The voice caused Joshua’s heart to skip, and he turned toward its source. “You . . . you followed me?”
Isabelle stepped forward, wrapping her arms around him. “I’m so sorry.”
His tears began anew as she drew him closer. He was reminded of the previous night, of running through the shallows to pull her from the water, of his body trembling with relief at the feel of her against him. The elation of discovering her alive had been the only thing that had kept him from swimming out into the blackness and never returning. “I was . . . I was their captain,” he finally replied. “I was supposed to take care of them.”
“And you did, Josh. You did.” When he only shook his head, she placed a hand against his face, which was thin but bore a somewhat oversized nose and ears that protruded slightly too far from his head. His curly brown hair was damp with sweat and stuck against his long forehead. Isabelle wiped his brow. “You did take care of them,” she repeated, all too familiar with the vacant look of his eyes. She’d seen such looks
on hundreds of her patients—soldiers who’d been numbed to the present by memories of the past.
“No,” he softly replied. “No, I didn’t.”
“Don’t be—”
“I didn’t . . . take care of them, Izzy. Please . . . please don’t tell me that I did. Don’t tell me that.”
“But how could you have known?”
He pulled away from her, shaking his head, unwilling to meet her gaze. “How could I have known? It’s my job to know.”

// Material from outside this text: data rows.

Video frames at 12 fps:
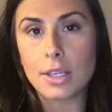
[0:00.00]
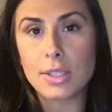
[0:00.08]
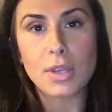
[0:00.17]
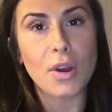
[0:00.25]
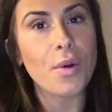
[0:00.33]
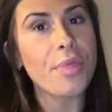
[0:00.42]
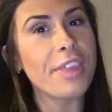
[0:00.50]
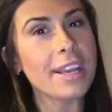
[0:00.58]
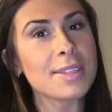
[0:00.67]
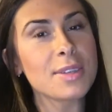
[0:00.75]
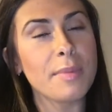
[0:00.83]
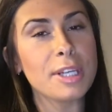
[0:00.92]
So
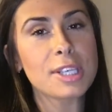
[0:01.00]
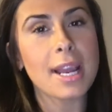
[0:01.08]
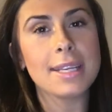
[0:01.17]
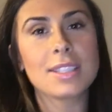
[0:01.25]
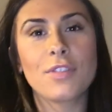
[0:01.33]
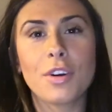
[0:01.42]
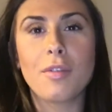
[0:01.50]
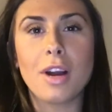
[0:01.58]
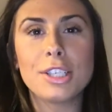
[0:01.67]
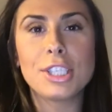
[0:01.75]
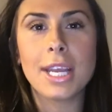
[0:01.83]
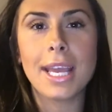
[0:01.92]
thanks so much, guys, for
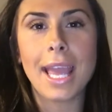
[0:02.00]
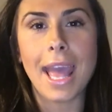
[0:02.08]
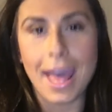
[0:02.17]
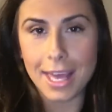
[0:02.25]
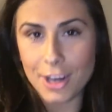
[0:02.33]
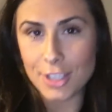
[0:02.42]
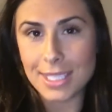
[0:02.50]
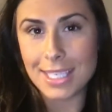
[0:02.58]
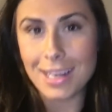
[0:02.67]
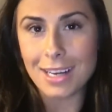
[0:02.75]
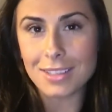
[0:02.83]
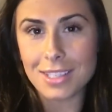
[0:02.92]
watching, and I'll see
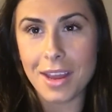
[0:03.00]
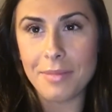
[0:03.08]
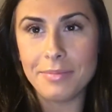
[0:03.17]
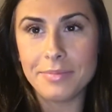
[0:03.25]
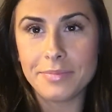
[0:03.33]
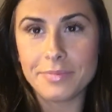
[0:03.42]
you next time.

“But you can’t see the future. How could you possibly have—”
“Scarlet’s right,” he said, looking again to where Benevolence rested. “She was on deck and she saw what I saw. We were sunk deliberately.”
“Sunk deliberately? But that doesn’t make any sense. Why would the Japanese sink a hospital ship?”

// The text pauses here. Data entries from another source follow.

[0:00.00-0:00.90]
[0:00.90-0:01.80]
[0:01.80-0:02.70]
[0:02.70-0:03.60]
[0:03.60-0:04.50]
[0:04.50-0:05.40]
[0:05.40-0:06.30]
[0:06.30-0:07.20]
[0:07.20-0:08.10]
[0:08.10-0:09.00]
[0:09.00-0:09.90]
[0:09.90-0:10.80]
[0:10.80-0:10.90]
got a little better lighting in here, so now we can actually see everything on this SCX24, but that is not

“I don’t know. Something in our hold, maybe. Something that was there that shouldn’t have been. Ammunition or fuel. Probably fuel. That explosion was far, far too massive to have come from a single torpedo. For the love of God, it ripped Benevolence in two. That’s why she went down so fast, why hardly anyone survived.”
“But we’re a hospital ship. We can’t carry ammunition or extra fuel.”
“And why not? You think things like that haven’t been done in this godforsaken war? The Germans and Japanese and Italians have done them. So have the Russians and the British. We’re not above it. Not by a long shot. I promise you, something other than hospital beds and a single torpedo caused Benevolence to blow up like that.”
Isabelle tried to recall the explosion. “It was large,” she admitted, unconsciously rubbing the side of her sore hip.
“We’re at the end of our supply lines out here,” Joshua said softly, almost as if talking with himself. “We’re thousands of miles from home or even Pearl Harbor. And I’m not surprised that some fool decided to have Benevolence loaded with . . . whatever blew her up. Maybe that same fool betrayed us to the Japs. Someone did.”